Burning (R: Chang-dong Lee, ROK 2018) ©capelight
Burning (R: Chang-dong Lee, ROK 2018) ©capelight

Burning (COR 2018)


Auf das titelgebende, leinwandfüllende Feuer wartet man die ganze Zeit. Das Feuer, unter dem sich alles gleicht, das die Differenzen aufhebt, verbrennt. Eine ungleiche Dreiecksbeziehung aus Menschen, die unendlich weit getrennt voneinander scheinen: Jong-su, der verarmende Schriftsteller, dem die Idee fehlt; Ben, so reich, gutaussehend und scheinbar völlig leer und die seltsame, lebenshungrige Haemi, das Mädchen zwischen ihnen, zu dem sich beide hingezogen fühlen.
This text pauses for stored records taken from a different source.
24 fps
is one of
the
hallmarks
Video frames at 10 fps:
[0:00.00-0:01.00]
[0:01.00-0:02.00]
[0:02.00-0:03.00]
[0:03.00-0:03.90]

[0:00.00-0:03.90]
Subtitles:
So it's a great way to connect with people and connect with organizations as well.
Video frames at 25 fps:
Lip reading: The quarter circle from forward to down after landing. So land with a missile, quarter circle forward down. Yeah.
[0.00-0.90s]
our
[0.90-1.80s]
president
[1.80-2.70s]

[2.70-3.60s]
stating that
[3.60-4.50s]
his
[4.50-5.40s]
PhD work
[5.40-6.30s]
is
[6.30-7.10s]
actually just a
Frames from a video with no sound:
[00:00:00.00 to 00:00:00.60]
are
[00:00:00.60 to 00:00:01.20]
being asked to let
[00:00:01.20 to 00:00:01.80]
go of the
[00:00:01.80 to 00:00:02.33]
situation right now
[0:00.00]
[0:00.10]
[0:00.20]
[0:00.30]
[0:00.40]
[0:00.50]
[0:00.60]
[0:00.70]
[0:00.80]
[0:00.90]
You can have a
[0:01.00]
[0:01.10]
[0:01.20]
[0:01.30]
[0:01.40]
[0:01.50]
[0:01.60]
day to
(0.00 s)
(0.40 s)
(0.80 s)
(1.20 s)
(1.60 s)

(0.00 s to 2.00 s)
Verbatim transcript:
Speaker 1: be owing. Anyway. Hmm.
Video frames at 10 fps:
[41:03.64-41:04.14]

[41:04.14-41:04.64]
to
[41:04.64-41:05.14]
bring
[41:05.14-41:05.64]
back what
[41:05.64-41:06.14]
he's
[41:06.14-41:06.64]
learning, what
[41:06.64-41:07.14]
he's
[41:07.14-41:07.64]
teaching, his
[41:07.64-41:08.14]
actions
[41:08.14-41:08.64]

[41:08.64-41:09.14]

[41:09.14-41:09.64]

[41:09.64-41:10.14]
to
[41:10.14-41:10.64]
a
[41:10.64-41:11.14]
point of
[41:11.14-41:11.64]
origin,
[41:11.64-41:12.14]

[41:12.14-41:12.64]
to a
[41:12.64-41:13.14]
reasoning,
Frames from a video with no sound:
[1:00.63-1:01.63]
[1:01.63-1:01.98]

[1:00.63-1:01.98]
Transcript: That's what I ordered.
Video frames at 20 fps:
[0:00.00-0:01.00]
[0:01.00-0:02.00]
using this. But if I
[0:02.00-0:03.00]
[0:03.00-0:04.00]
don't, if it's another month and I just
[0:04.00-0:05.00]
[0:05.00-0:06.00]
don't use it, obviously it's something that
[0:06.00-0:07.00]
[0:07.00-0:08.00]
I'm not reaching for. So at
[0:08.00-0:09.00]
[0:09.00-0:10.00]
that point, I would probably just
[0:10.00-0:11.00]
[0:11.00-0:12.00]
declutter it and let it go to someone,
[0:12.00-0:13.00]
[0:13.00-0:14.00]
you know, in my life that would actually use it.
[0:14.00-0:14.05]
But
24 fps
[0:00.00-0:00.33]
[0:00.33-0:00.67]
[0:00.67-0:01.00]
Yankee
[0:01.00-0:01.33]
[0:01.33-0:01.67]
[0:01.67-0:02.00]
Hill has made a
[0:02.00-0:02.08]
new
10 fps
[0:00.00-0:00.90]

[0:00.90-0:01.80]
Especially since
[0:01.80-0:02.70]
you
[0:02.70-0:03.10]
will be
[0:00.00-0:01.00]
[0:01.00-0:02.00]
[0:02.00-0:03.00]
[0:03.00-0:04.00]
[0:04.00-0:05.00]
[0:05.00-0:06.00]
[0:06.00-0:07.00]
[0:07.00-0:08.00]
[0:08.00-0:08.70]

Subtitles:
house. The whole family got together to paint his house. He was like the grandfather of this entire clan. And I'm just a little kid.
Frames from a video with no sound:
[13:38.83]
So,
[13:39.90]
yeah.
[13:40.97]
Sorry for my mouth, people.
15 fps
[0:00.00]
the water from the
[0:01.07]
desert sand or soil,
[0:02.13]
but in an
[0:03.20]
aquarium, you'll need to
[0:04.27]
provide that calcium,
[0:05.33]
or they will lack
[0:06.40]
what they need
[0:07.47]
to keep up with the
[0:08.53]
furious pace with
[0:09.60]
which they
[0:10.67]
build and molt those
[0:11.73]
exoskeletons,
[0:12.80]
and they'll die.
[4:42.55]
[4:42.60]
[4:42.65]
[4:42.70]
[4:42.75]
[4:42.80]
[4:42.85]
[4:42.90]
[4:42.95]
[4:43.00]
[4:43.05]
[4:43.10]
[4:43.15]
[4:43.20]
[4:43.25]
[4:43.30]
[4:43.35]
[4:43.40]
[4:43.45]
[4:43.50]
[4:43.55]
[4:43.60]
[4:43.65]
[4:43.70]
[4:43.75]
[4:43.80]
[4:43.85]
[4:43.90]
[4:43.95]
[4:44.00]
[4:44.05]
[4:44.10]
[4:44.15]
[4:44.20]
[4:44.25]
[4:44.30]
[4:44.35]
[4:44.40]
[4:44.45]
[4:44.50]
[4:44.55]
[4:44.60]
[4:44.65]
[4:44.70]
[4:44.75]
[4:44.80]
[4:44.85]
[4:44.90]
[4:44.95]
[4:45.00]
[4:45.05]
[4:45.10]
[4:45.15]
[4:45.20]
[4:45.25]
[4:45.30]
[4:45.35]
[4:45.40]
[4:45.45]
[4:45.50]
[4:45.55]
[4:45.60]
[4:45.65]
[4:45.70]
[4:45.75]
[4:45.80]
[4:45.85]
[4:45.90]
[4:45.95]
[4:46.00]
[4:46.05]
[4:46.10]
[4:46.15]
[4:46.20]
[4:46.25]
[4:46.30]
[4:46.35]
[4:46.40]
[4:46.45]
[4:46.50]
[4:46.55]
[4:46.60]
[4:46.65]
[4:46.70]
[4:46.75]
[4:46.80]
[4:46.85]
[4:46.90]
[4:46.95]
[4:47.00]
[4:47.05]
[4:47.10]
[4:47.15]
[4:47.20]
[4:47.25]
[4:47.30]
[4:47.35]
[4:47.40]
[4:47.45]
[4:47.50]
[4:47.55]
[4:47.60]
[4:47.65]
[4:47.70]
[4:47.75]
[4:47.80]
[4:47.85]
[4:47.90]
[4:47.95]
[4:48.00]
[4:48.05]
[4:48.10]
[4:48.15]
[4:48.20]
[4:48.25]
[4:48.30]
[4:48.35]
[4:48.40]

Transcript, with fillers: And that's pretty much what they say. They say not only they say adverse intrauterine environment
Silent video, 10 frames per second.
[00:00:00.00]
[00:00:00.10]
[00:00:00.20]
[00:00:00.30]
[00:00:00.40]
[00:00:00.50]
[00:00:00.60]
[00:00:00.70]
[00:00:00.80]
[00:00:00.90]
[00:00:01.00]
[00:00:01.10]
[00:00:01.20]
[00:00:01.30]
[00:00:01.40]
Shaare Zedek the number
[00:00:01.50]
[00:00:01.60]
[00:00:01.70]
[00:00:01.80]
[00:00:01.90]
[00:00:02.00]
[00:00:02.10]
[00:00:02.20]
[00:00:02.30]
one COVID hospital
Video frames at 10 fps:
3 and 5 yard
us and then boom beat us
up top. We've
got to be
Sie werden, jeder auf andere Weise, durch die Idee des brennenden Feuers vereint, suchen danach oder glauben es in irgendetwas gefunden zu haben, vielleicht im Schreiben, in der Gier nach Leben, oder tatsächlich im Niederbrennen von Dingen. Als Haemi plötzlich verschwindet, und Jongsu sich verzweifelt und paranoid auf die Suche nach ihr macht, wird das Knistern und Knacken in und um diese einsamen Menschen immer lauter. Das große Feuer in Chang Dong Lees Film ist nur ein Traumbild, eine womöglich sogar falsche Erinnerung. Stattdessen zieht sich ein gefährlich leises, langsames Brennen durch die Geschichte. Ein Brennen, das sich einfach nicht austreten lässt, dem man besorgt bei seiner Ausbreitung zuschauen muss – wissend, dass danach nichts mehr wachsen kann, dass danach die Erde darunter für immer zerstört sein wird.